● Provided entries:
↓

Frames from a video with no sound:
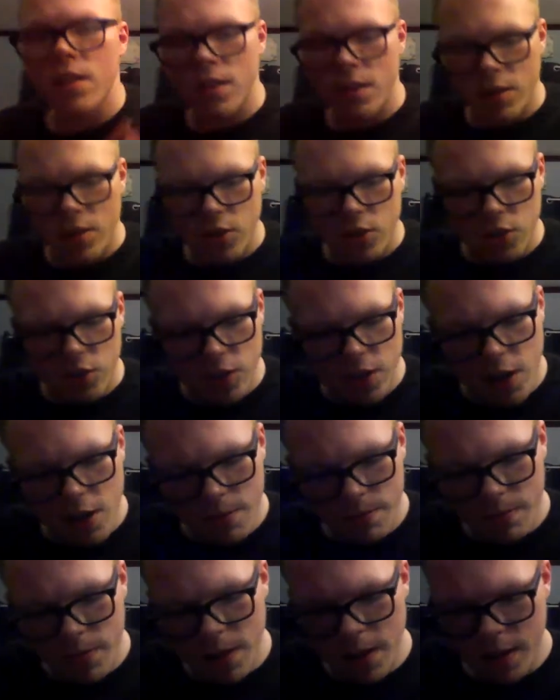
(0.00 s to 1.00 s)

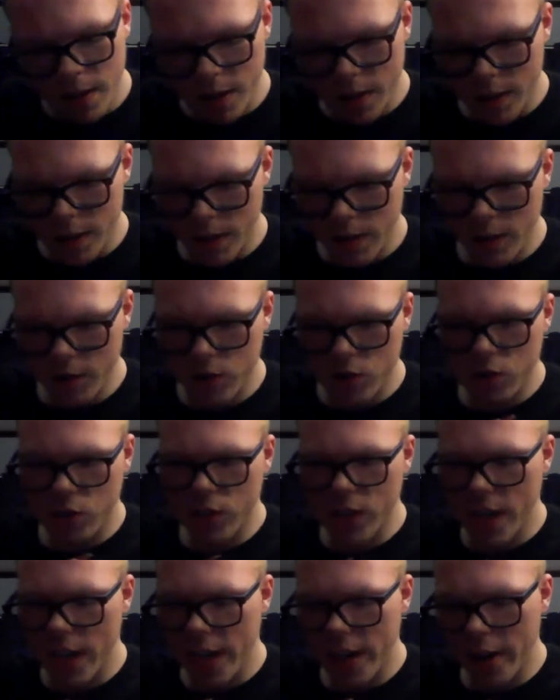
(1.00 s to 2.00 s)
So let's
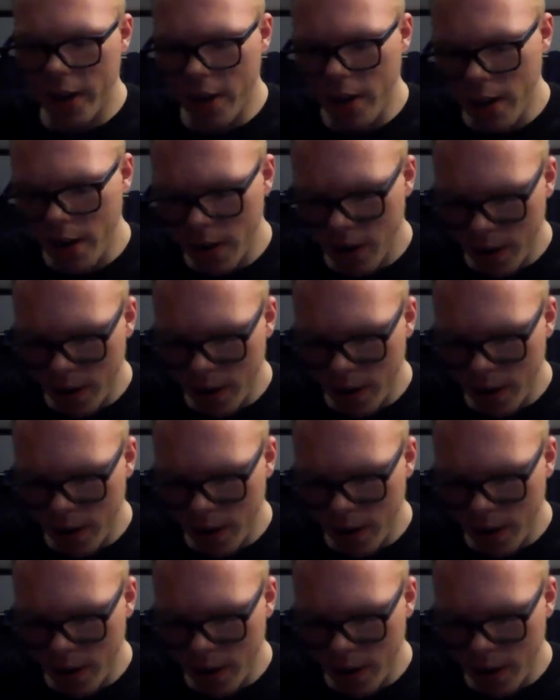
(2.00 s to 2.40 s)
see here.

↑

● Requirement: Retype the data word for word, please, and keep the images out.

● Response to the task:
Frames from a video with no sound:
(0.00 s to 1.00 s)

(1.00 s to 2.00 s)
So let's
(2.00 s to 2.40 s)
see here.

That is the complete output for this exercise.